▶ **Exercise objective**
An exact transcription of every entry is required. Images are not part of it.
__________
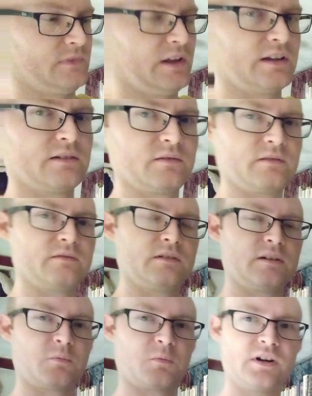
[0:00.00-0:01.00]
And
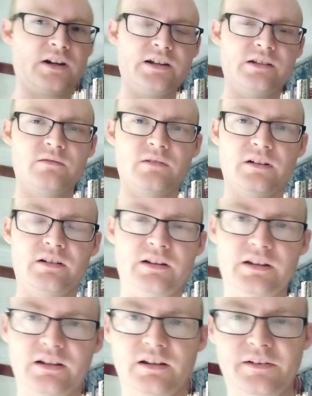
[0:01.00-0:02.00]
Ryan,
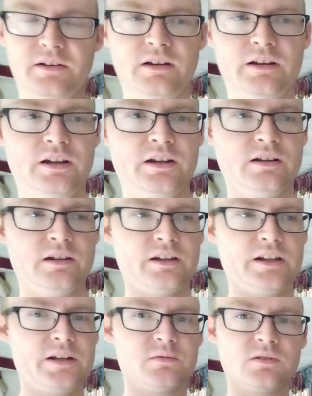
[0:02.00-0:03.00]

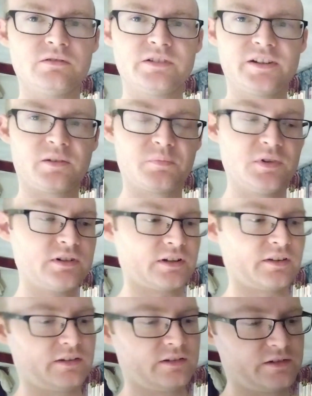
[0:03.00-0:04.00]
he wrote these
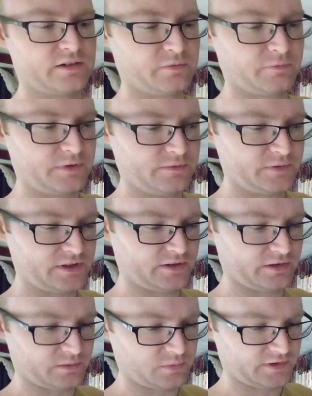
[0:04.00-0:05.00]
books in the
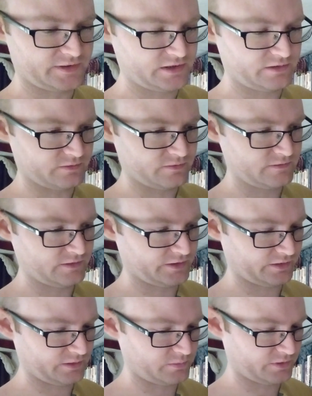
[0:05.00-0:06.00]
50s, I believe.
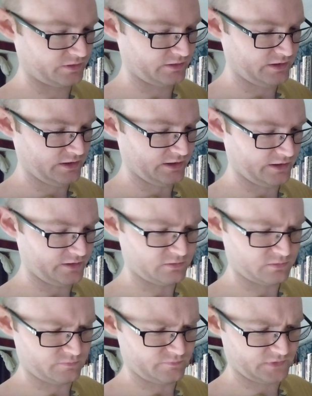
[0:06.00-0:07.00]
Let's see what, I
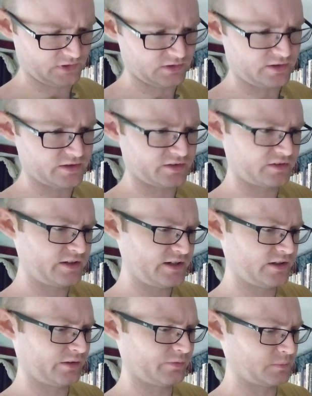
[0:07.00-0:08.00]
know The Longest
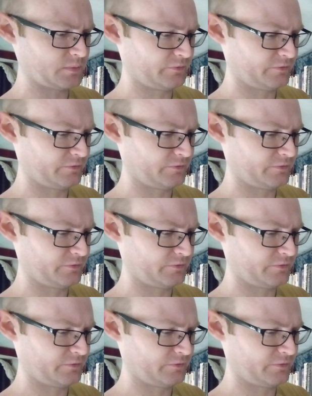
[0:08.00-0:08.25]
Day is from the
__________
▶ **Answer section**
[0:00.00-0:01.00]
And
[0:01.00-0:02.00]
Ryan,
[0:02.00-0:03.00]

[0:03.00-0:04.00]
he wrote these
[0:04.00-0:05.00]
books in the
[0:05.00-0:06.00]
50s, I believe.
[0:06.00-0:07.00]
Let's see what, I
[0:07.00-0:08.00]
know The Longest
[0:08.00-0:08.25]
Day is from the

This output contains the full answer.